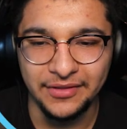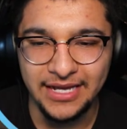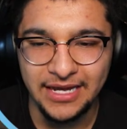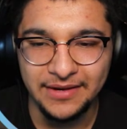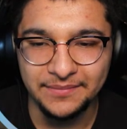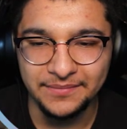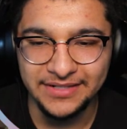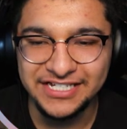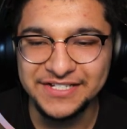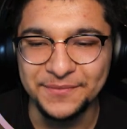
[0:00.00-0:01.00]
the game.
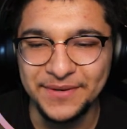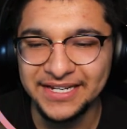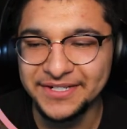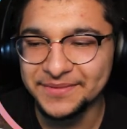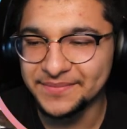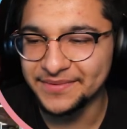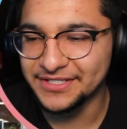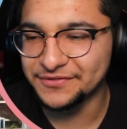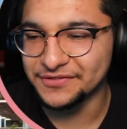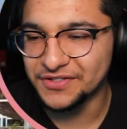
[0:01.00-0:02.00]
This is William.
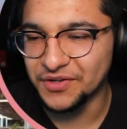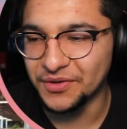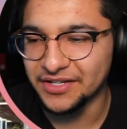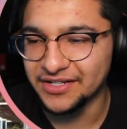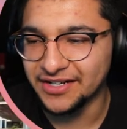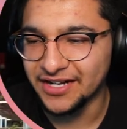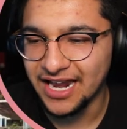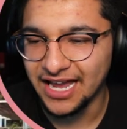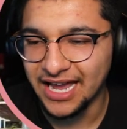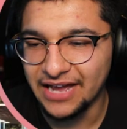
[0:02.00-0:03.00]
This was scored
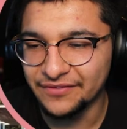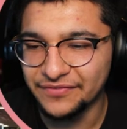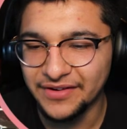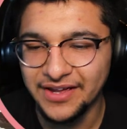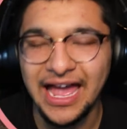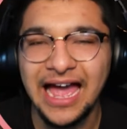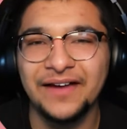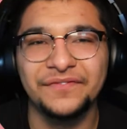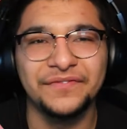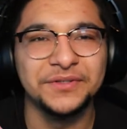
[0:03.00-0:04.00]
like a
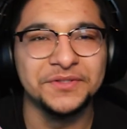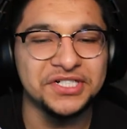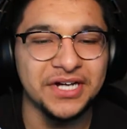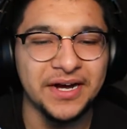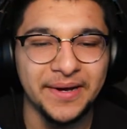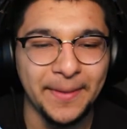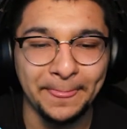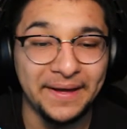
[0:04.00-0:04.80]
half field shot.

* [What the task asks]: Leave nothing out but the pictures when transcribing the records.

* [Task solution]:
[0:00.00-0:01.00]
the game.
[0:01.00-0:02.00]
This is William.
[0:02.00-0:03.00]
This was scored
[0:03.00-0:04.00]
like a
[0:04.00-0:04.80]
half field shot.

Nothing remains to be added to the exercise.